Without including any image, repeat every record exactly.

▶

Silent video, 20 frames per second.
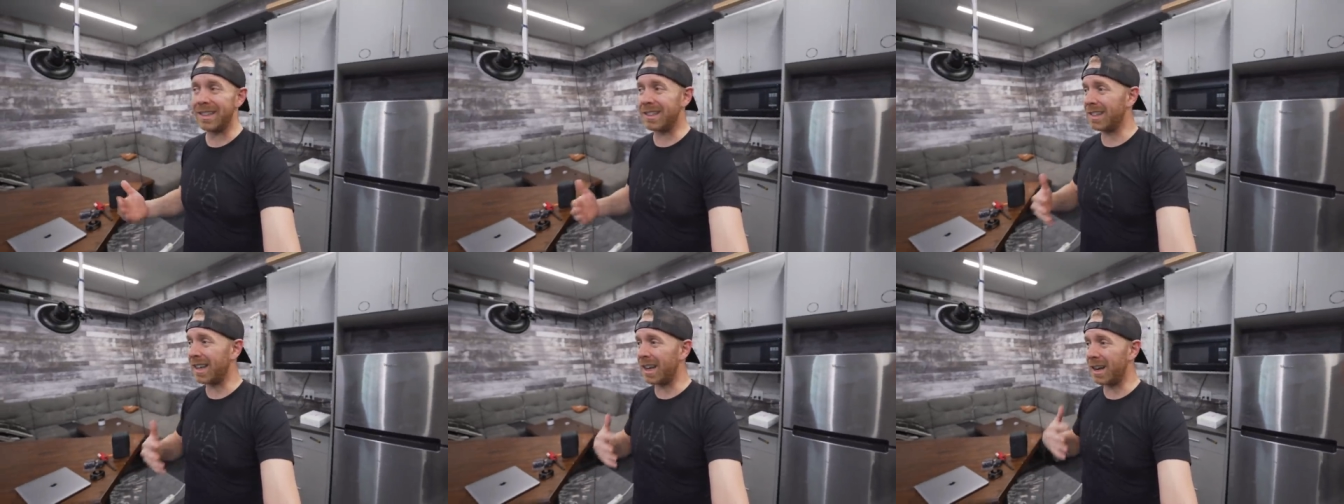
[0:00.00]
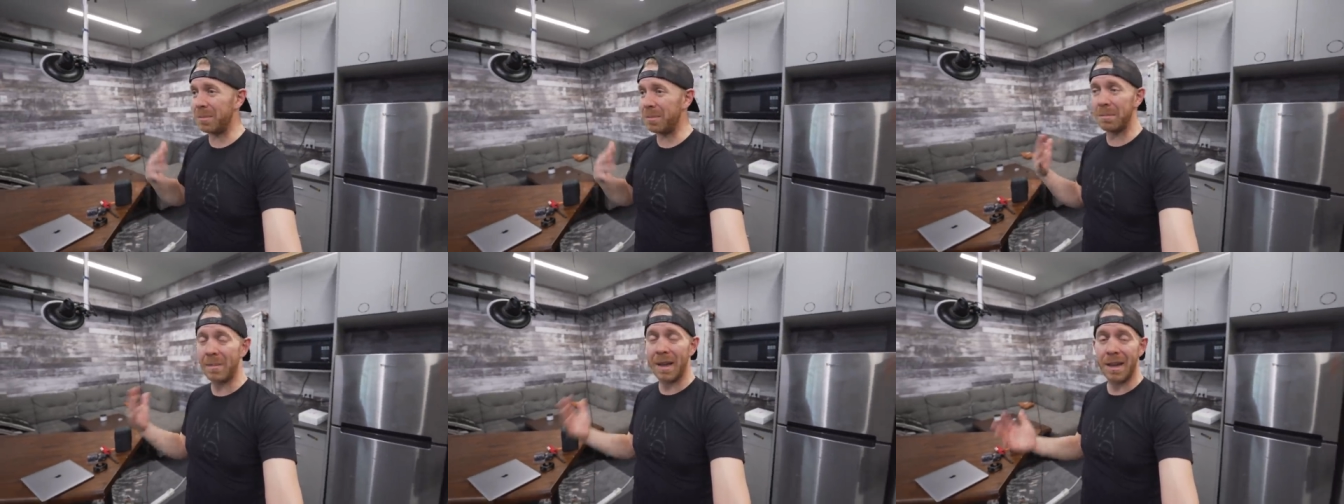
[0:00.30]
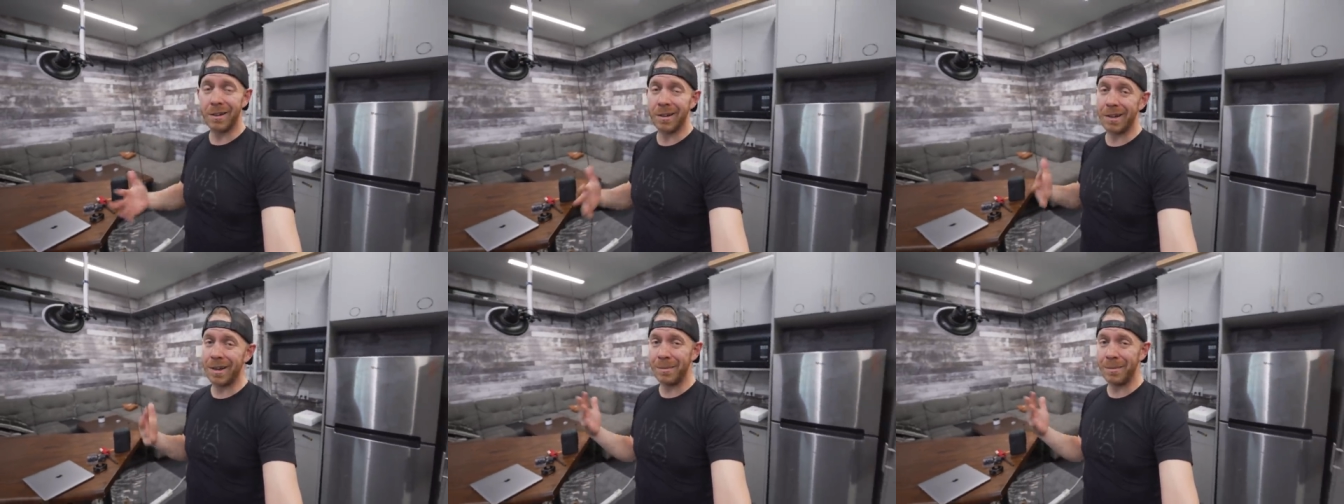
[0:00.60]
It's getting
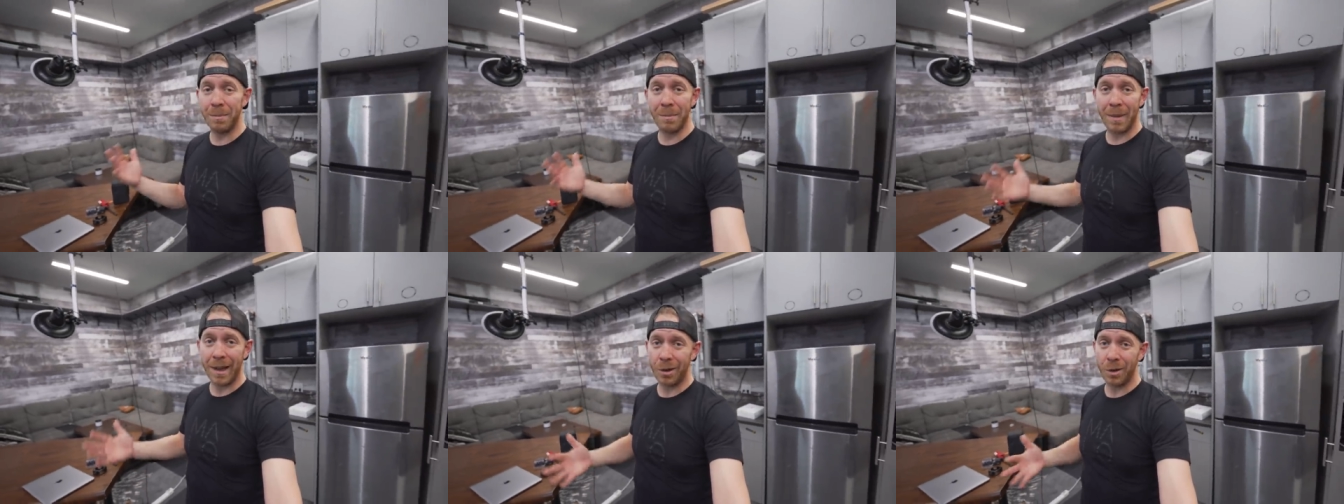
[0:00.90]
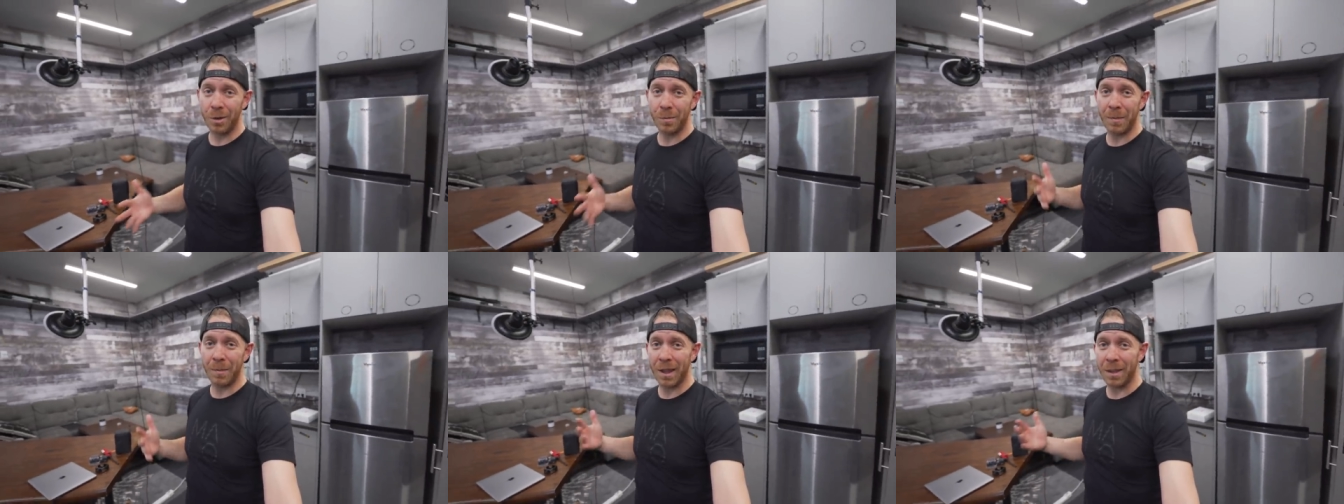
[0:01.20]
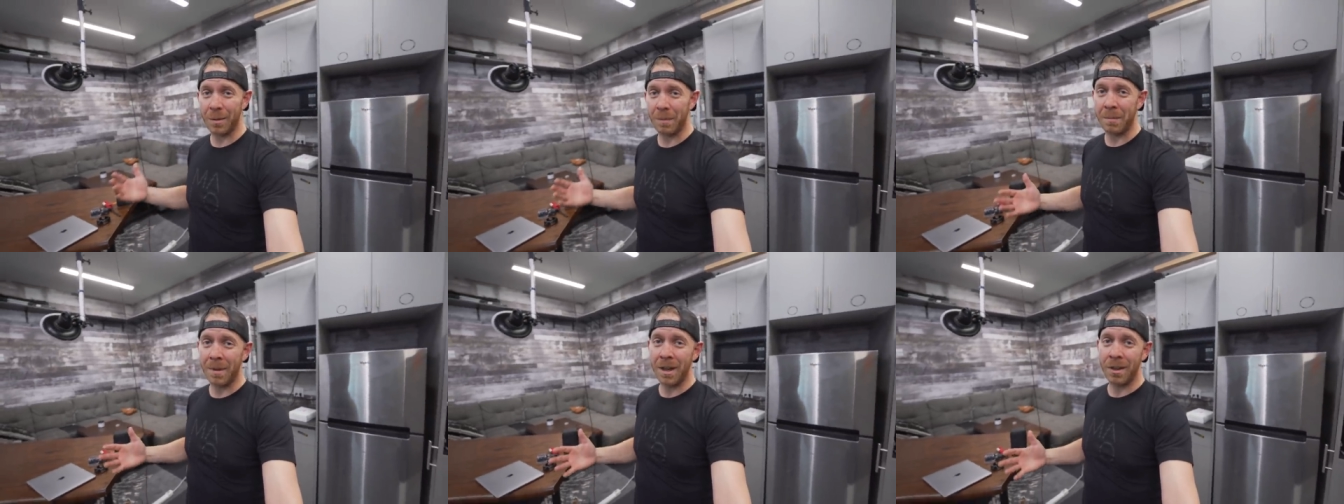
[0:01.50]
better and better by
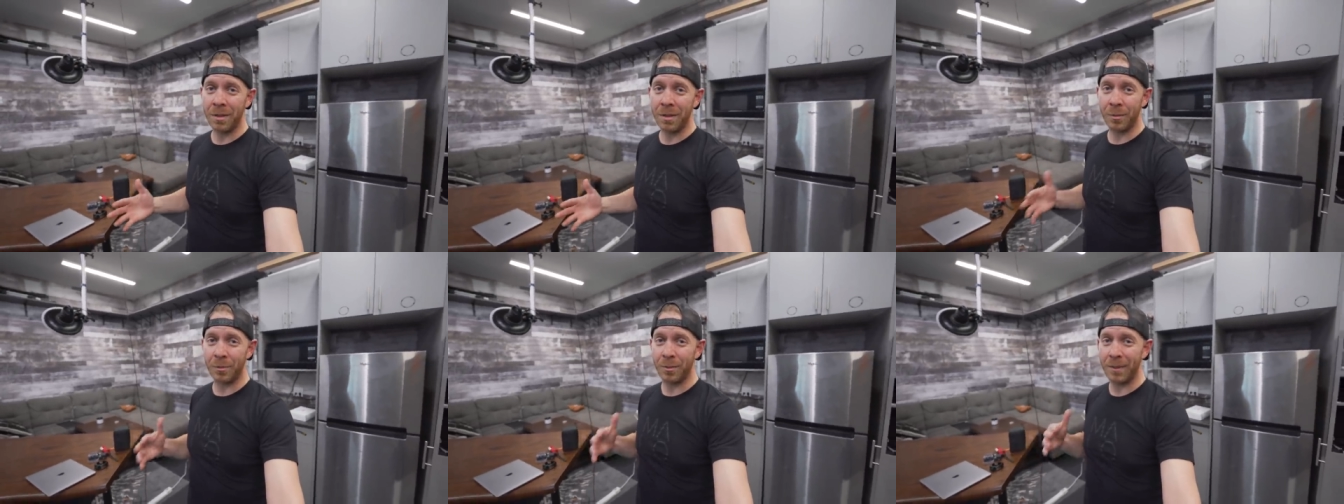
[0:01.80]
the month.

◀

▶ Expected answer:
Silent video, 20 frames per second.
[0:00.00]
[0:00.30]
[0:00.60]
It's getting
[0:00.90]
[0:01.20]
[0:01.50]
better and better by
[0:01.80]
the month.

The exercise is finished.